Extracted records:
::::
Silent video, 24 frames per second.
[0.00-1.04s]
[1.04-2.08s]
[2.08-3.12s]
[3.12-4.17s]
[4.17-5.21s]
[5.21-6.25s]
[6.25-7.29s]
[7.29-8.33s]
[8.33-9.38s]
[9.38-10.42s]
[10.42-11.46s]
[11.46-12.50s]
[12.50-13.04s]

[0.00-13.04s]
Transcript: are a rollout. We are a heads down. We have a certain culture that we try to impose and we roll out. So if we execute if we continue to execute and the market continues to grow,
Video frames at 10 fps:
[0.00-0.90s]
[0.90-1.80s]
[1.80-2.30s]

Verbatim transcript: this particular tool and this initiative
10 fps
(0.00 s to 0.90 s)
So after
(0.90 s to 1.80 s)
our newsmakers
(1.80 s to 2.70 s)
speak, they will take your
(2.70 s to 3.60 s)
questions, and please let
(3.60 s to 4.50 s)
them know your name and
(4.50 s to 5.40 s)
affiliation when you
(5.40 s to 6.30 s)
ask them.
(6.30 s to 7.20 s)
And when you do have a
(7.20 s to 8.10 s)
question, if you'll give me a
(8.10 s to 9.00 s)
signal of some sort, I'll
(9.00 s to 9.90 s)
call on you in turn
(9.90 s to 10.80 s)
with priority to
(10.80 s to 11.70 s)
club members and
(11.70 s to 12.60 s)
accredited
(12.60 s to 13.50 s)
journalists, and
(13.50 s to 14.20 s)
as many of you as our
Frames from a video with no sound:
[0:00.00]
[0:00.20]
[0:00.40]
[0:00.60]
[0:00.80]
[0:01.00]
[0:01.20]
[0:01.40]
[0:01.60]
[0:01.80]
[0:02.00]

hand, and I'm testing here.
::::
• _Work order_
Exact retyping of every entry is required.

• _Written answer_
Silent video, 24 frames per second.
[0.00-1.04s]
[1.04-2.08s]
[2.08-3.12s]
[3.12-4.17s]
[4.17-5.21s]
[5.21-6.25s]
[6.25-7.29s]
[7.29-8.33s]
[8.33-9.38s]
[9.38-10.42s]
[10.42-11.46s]
[11.46-12.50s]
[12.50-13.04s]

[0.00-13.04s]
Transcript: are a rollout. We are a heads down. We have a certain culture that we try to impose and we roll out. So if we execute if we continue to execute and the market continues to grow,
Video frames at 10 fps:
[0.00-0.90s]
[0.90-1.80s]
[1.80-2.30s]

Verbatim transcript: this particular tool and this initiative
10 fps
(0.00 s to 0.90 s)
So after
(0.90 s to 1.80 s)
our newsmakers
(1.80 s to 2.70 s)
speak, they will take your
(2.70 s to 3.60 s)
questions, and please let
(3.60 s to 4.50 s)
them know your name and
(4.50 s to 5.40 s)
affiliation when you
(5.40 s to 6.30 s)
ask them.
(6.30 s to 7.20 s)
And when you do have a
(7.20 s to 8.10 s)
question, if you'll give me a
(8.10 s to 9.00 s)
signal of some sort, I'll
(9.00 s to 9.90 s)
call on you in turn
(9.90 s to 10.80 s)
with priority to
(10.80 s to 11.70 s)
club members and
(11.70 s to 12.60 s)
accredited
(12.60 s to 13.50 s)
journalists, and
(13.50 s to 14.20 s)
as many of you as our
Frames from a video with no sound:
[0:00.00]
[0:00.20]
[0:00.40]
[0:00.60]
[0:00.80]
[0:01.00]
[0:01.20]
[0:01.40]
[0:01.60]
[0:01.80]
[0:02.00]

hand, and I'm testing here.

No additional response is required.